= Debi Doss =

American-born photographer and singer

Debi Doss is an American-born photographer and singer.

Doss attended Webster University in Webster Groves, a suburb of St. Louis, Missouri in the United States, where she became interested in photography.

== Career ==
Doss performed as a backing vocalist, touring with The Kinks for over three years. She also recorded backing vocals for their musical concept album Schoolboys in Disgrace and on Pink Floyd singer/songwriter/guitarist David Gilmour's self titled debut solo album, alongside Carlena Williams and Shirlie Roden.

Doss sang on "Video Killed the Radio Star", which reached number one on the UK charts. She was on tour with Hot Chocolate when the song reached number one, and Errol Brown gave her a bottle of champagne, as well as the day off, which allowed her to travel to London to perform on Top of the Pops alongside The Buggles.

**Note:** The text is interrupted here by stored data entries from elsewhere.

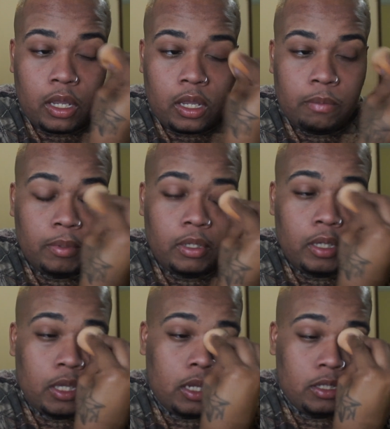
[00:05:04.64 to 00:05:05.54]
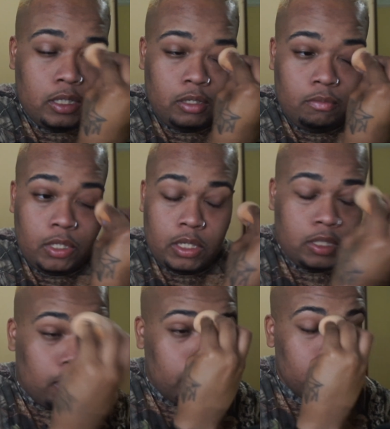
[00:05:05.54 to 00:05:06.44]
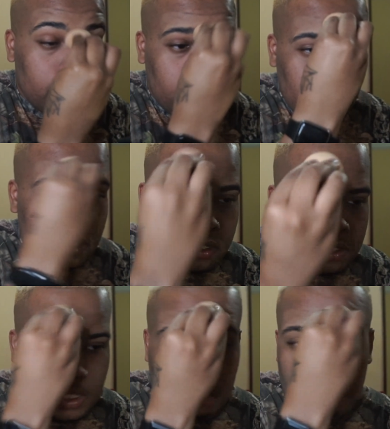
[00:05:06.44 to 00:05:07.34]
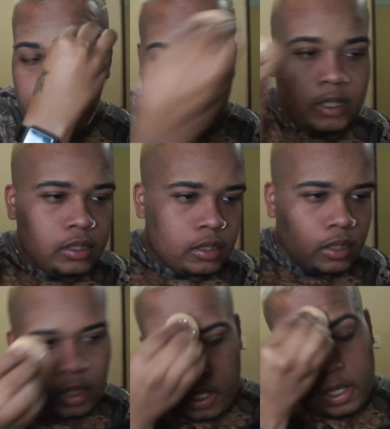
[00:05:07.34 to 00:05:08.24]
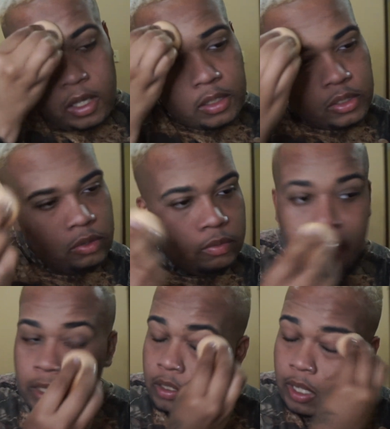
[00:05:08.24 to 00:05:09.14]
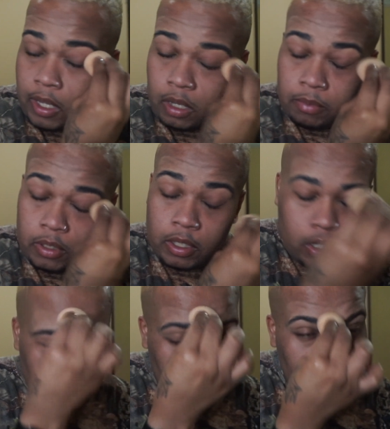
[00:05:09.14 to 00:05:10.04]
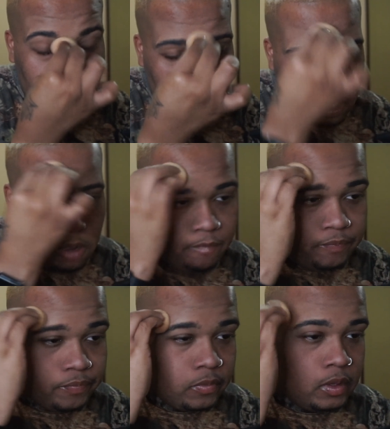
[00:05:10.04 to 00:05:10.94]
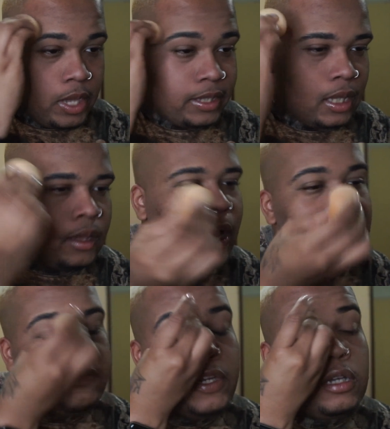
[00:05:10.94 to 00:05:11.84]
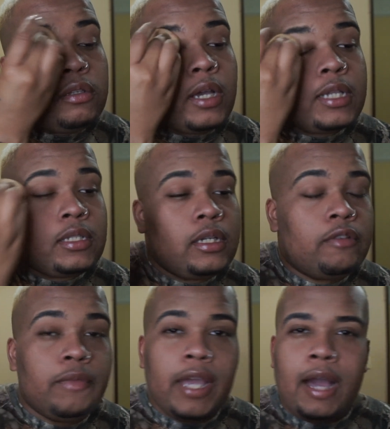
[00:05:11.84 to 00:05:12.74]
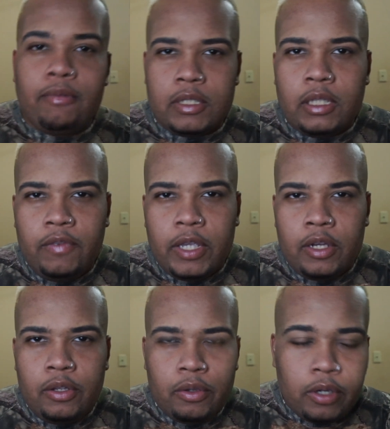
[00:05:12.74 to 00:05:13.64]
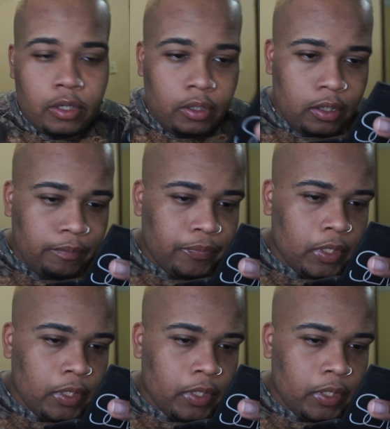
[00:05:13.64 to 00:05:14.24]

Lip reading: uploading content because I wasn't really in a stable place to be like uploading content. Like the last video you guys seen of me, I was living in New York, you know,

Doss joined the girl-band Love Force, produced and managed by Dominic ’Bugatti’ King and Frank Musker. During the 1980s, she began a successful partnership with songwriters/producers Charlie Skarbek and Tim Smit. As a group, the trio were signed to CBS and issued singles as The Rhythm Slaves, "Electricity" in 1981 and Dream Regime. In 1984, Charlie and Tim produced Doss’s solo single "Romantique" issued by Ariola Records, the record received airplay across Europe.

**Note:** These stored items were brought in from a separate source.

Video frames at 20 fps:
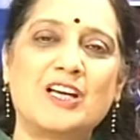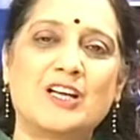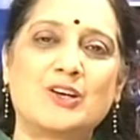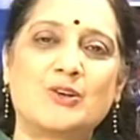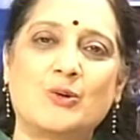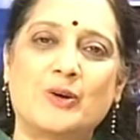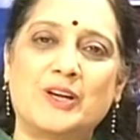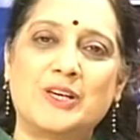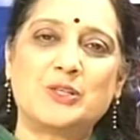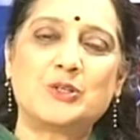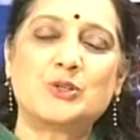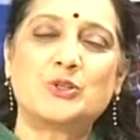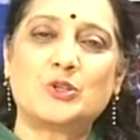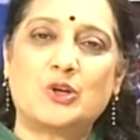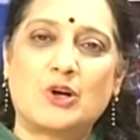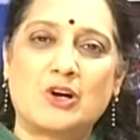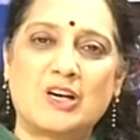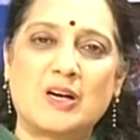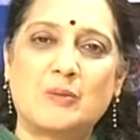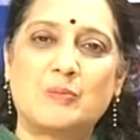are going to
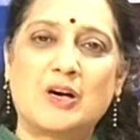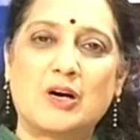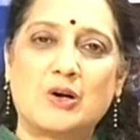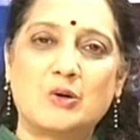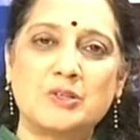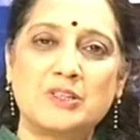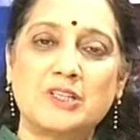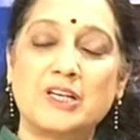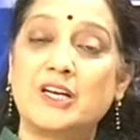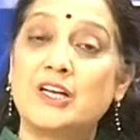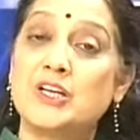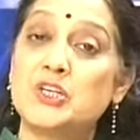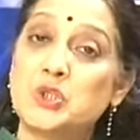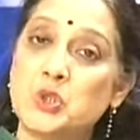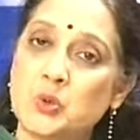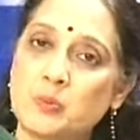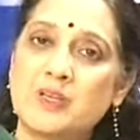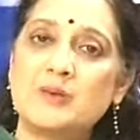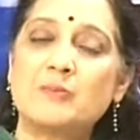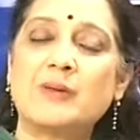talk about
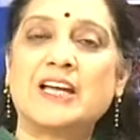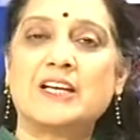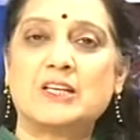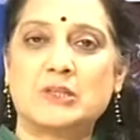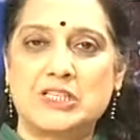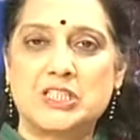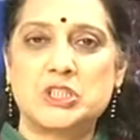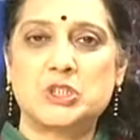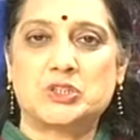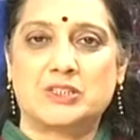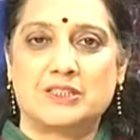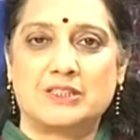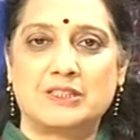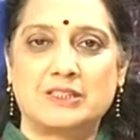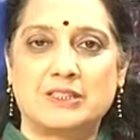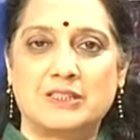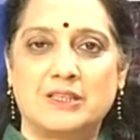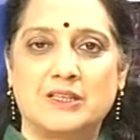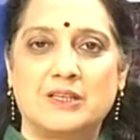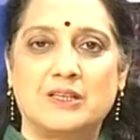human migration.
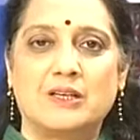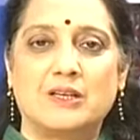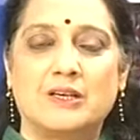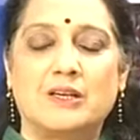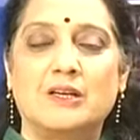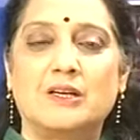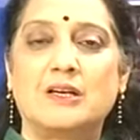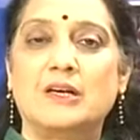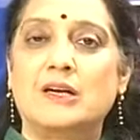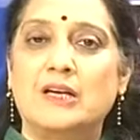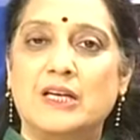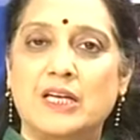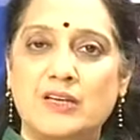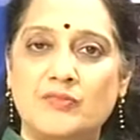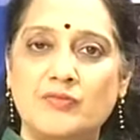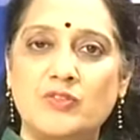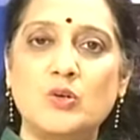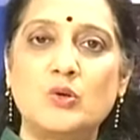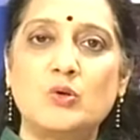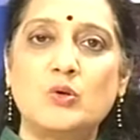If
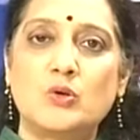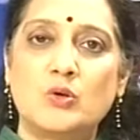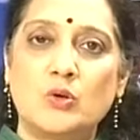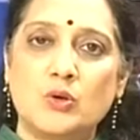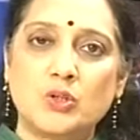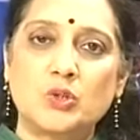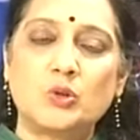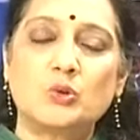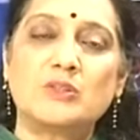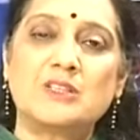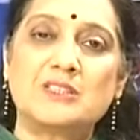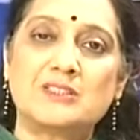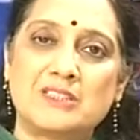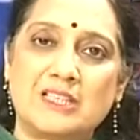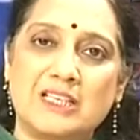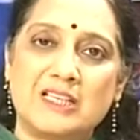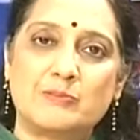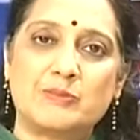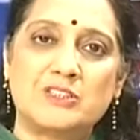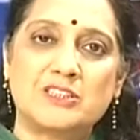you go through the
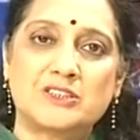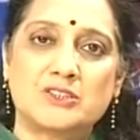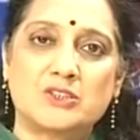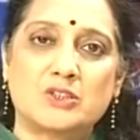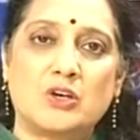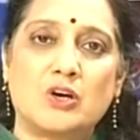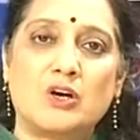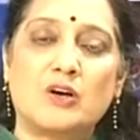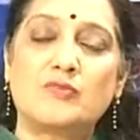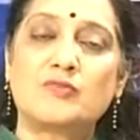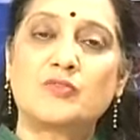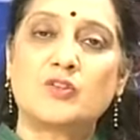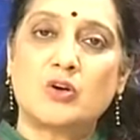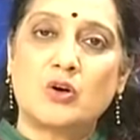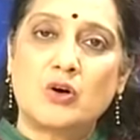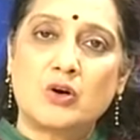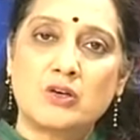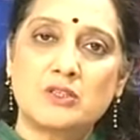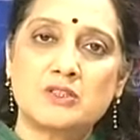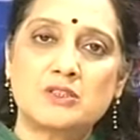syllabus of
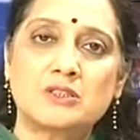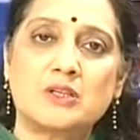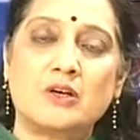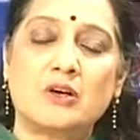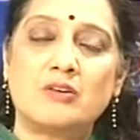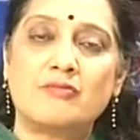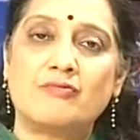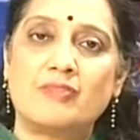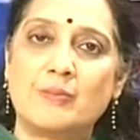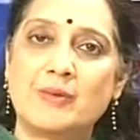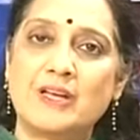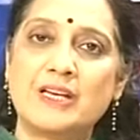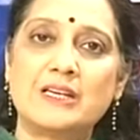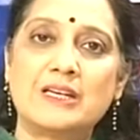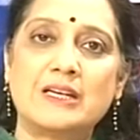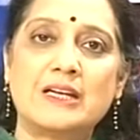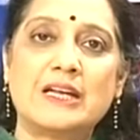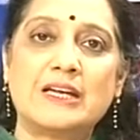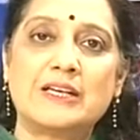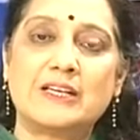course on women
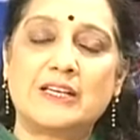and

Throughout the 1980s and 1990s, Doss continued to work as a session singer recording demos and backing vocals for artists including Chris De Burgh, Cilla Black, Twiggy, Samantha Fox, Mike Oldfield and Bill Wyman. She also worked for theatre impresario Bill Kenwright, recording demos for potential shows; this included an early demo of the Chess hit "I Know Him So Well". During this period, Doss also performed as lead session singer on a 1987 recording of songs from the Petula Clark / Dee Shipman musical Someone Like You. She performs on the Pet Shop Boys' 2006 album Fundamental and performs lead vocals on the new studio recording of songs from the musical Someone Like You.